WORKING DATA
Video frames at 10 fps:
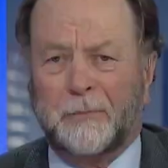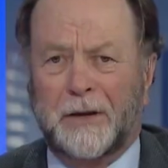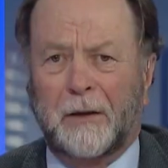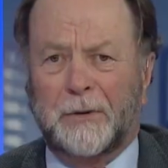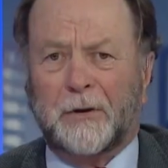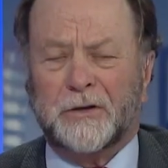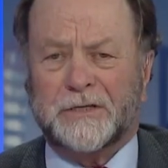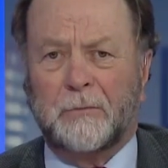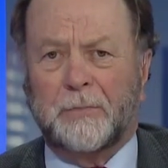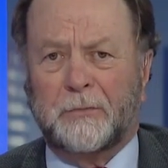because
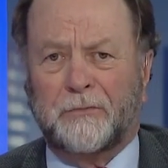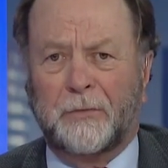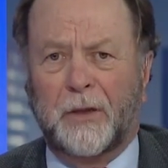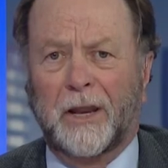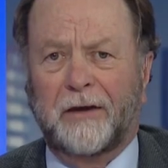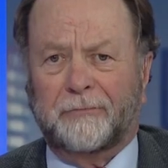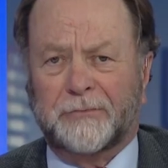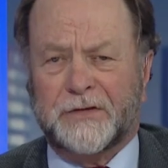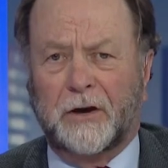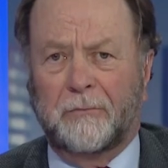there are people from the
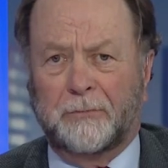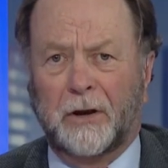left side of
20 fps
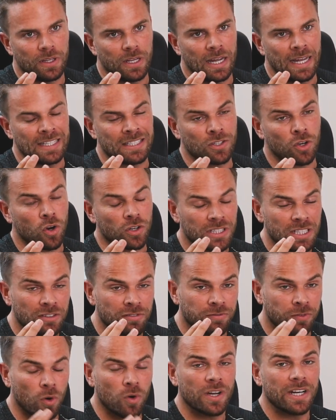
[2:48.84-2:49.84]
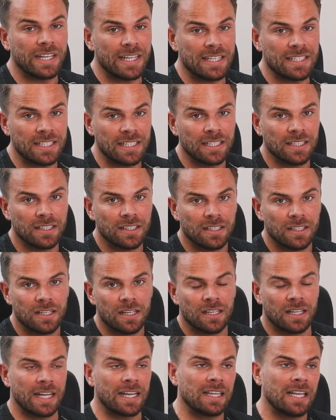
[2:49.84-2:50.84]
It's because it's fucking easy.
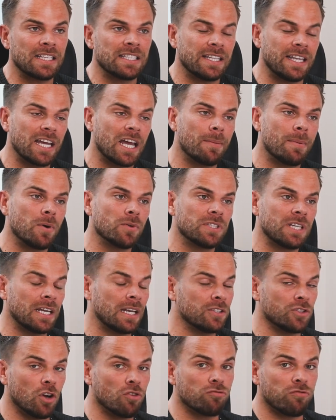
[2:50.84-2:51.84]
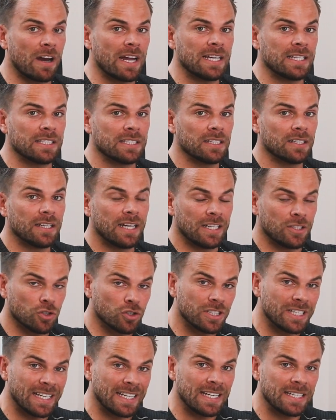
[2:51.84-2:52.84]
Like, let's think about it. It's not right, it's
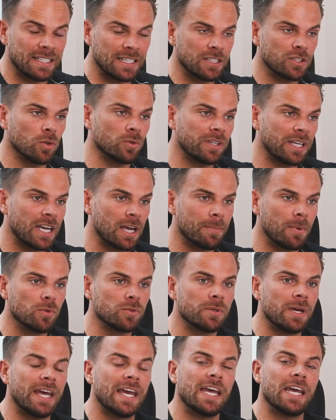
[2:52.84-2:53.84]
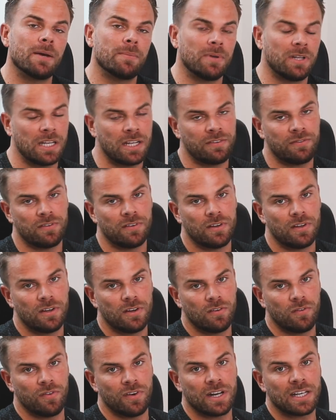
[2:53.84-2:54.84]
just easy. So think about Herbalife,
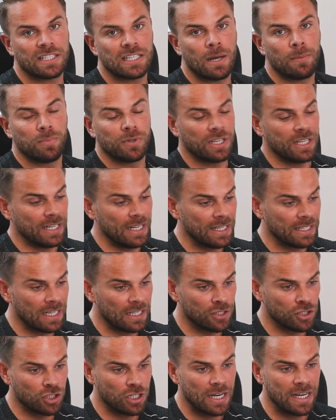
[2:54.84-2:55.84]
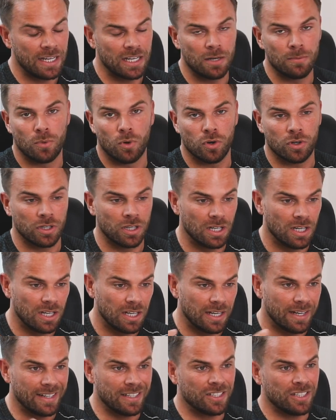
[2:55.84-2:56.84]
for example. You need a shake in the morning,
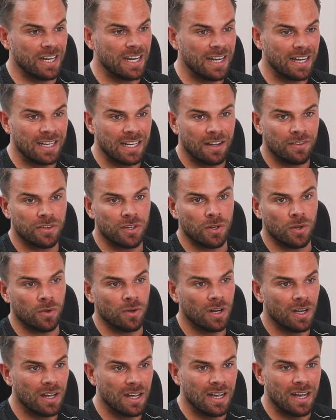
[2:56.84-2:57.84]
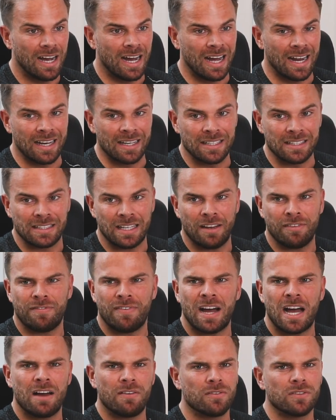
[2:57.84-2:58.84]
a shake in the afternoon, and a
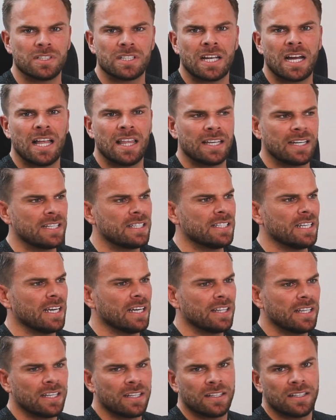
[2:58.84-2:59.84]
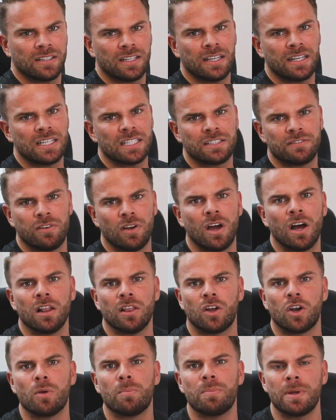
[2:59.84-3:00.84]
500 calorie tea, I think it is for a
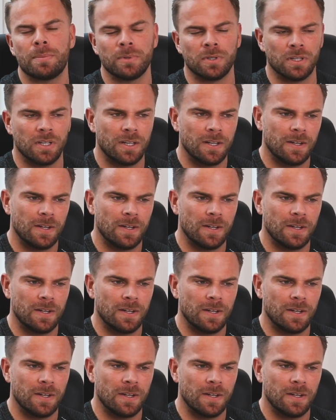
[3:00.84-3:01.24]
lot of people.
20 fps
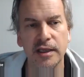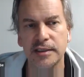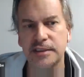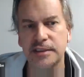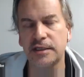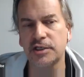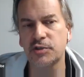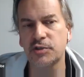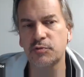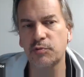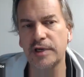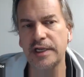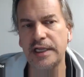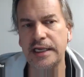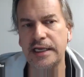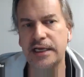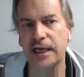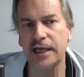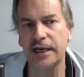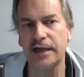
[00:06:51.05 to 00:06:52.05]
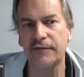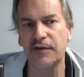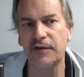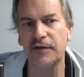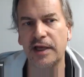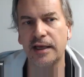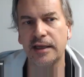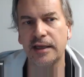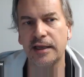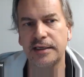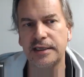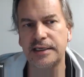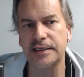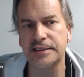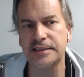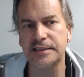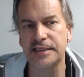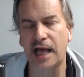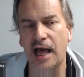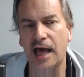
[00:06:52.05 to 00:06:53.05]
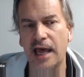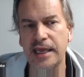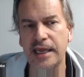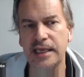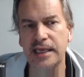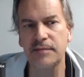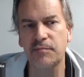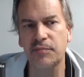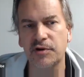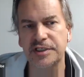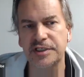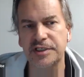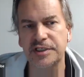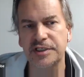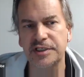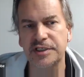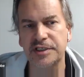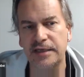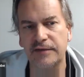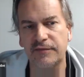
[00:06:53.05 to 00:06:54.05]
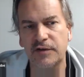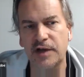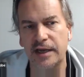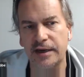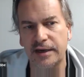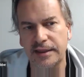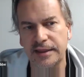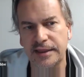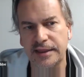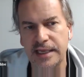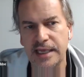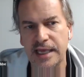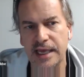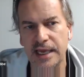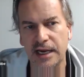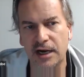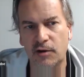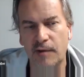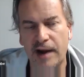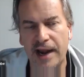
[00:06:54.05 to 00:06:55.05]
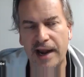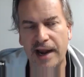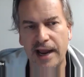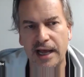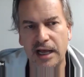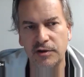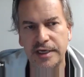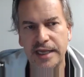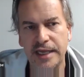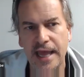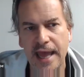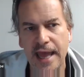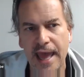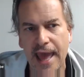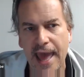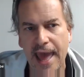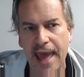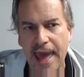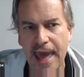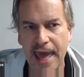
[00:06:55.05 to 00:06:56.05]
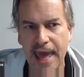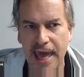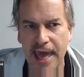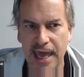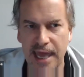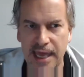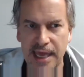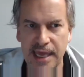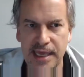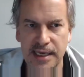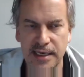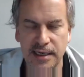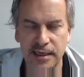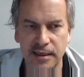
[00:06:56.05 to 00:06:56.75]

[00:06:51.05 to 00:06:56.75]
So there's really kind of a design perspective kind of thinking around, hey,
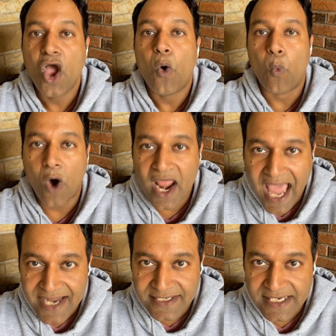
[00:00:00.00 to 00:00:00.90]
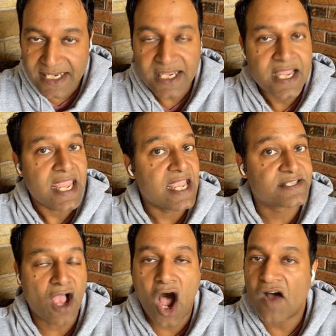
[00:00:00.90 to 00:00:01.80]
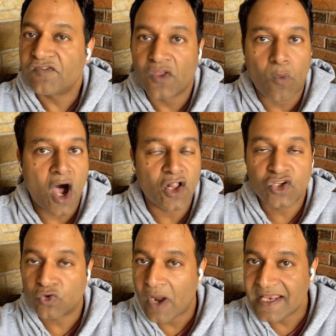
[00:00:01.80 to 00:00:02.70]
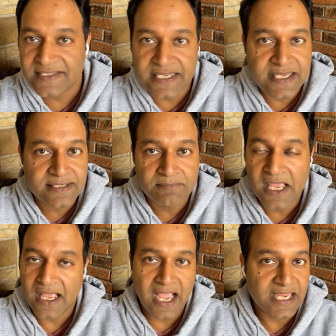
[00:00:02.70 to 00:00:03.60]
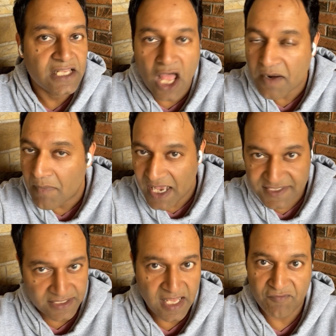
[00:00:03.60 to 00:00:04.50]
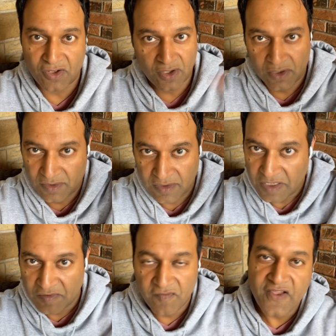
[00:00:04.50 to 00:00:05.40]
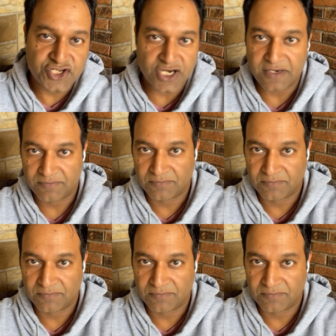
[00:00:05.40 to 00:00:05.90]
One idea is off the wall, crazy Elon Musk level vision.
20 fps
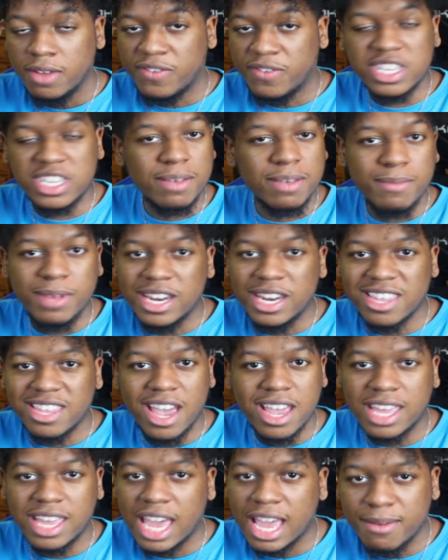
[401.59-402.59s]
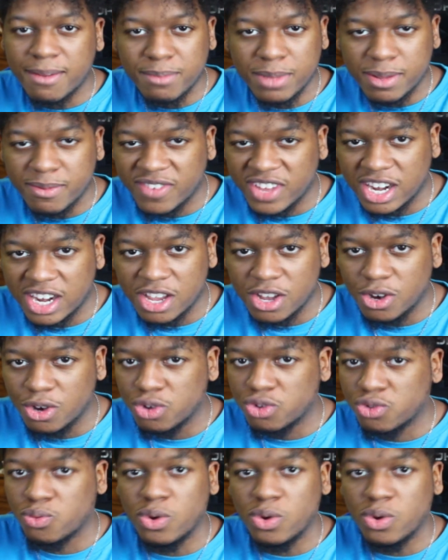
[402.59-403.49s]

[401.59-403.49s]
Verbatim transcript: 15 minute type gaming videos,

PROBLEM DESCRIPTION
A picture-free version of all the records, repeated exactly, is what to return.

WRITTEN SOLUTION
Video frames at 10 fps:
because
there are people from the
left side of
20 fps
[2:48.84-2:49.84]
[2:49.84-2:50.84]
It's because it's fucking easy.
[2:50.84-2:51.84]
[2:51.84-2:52.84]
Like, let's think about it. It's not right, it's
[2:52.84-2:53.84]
[2:53.84-2:54.84]
just easy. So think about Herbalife,
[2:54.84-2:55.84]
[2:55.84-2:56.84]
for example. You need a shake in the morning,
[2:56.84-2:57.84]
[2:57.84-2:58.84]
a shake in the afternoon, and a
[2:58.84-2:59.84]
[2:59.84-3:00.84]
500 calorie tea, I think it is for a
[3:00.84-3:01.24]
lot of people.
20 fps
[00:06:51.05 to 00:06:52.05]
[00:06:52.05 to 00:06:53.05]
[00:06:53.05 to 00:06:54.05]
[00:06:54.05 to 00:06:55.05]
[00:06:55.05 to 00:06:56.05]
[00:06:56.05 to 00:06:56.75]

[00:06:51.05 to 00:06:56.75]
So there's really kind of a design perspective kind of thinking around, hey,
[00:00:00.00 to 00:00:00.90]
[00:00:00.90 to 00:00:01.80]
[00:00:01.80 to 00:00:02.70]
[00:00:02.70 to 00:00:03.60]
[00:00:03.60 to 00:00:04.50]
[00:00:04.50 to 00:00:05.40]
[00:00:05.40 to 00:00:05.90]
One idea is off the wall, crazy Elon Musk level vision.
20 fps
[401.59-402.59s]
[402.59-403.49s]

[401.59-403.49s]
Verbatim transcript: 15 minute type gaming videos,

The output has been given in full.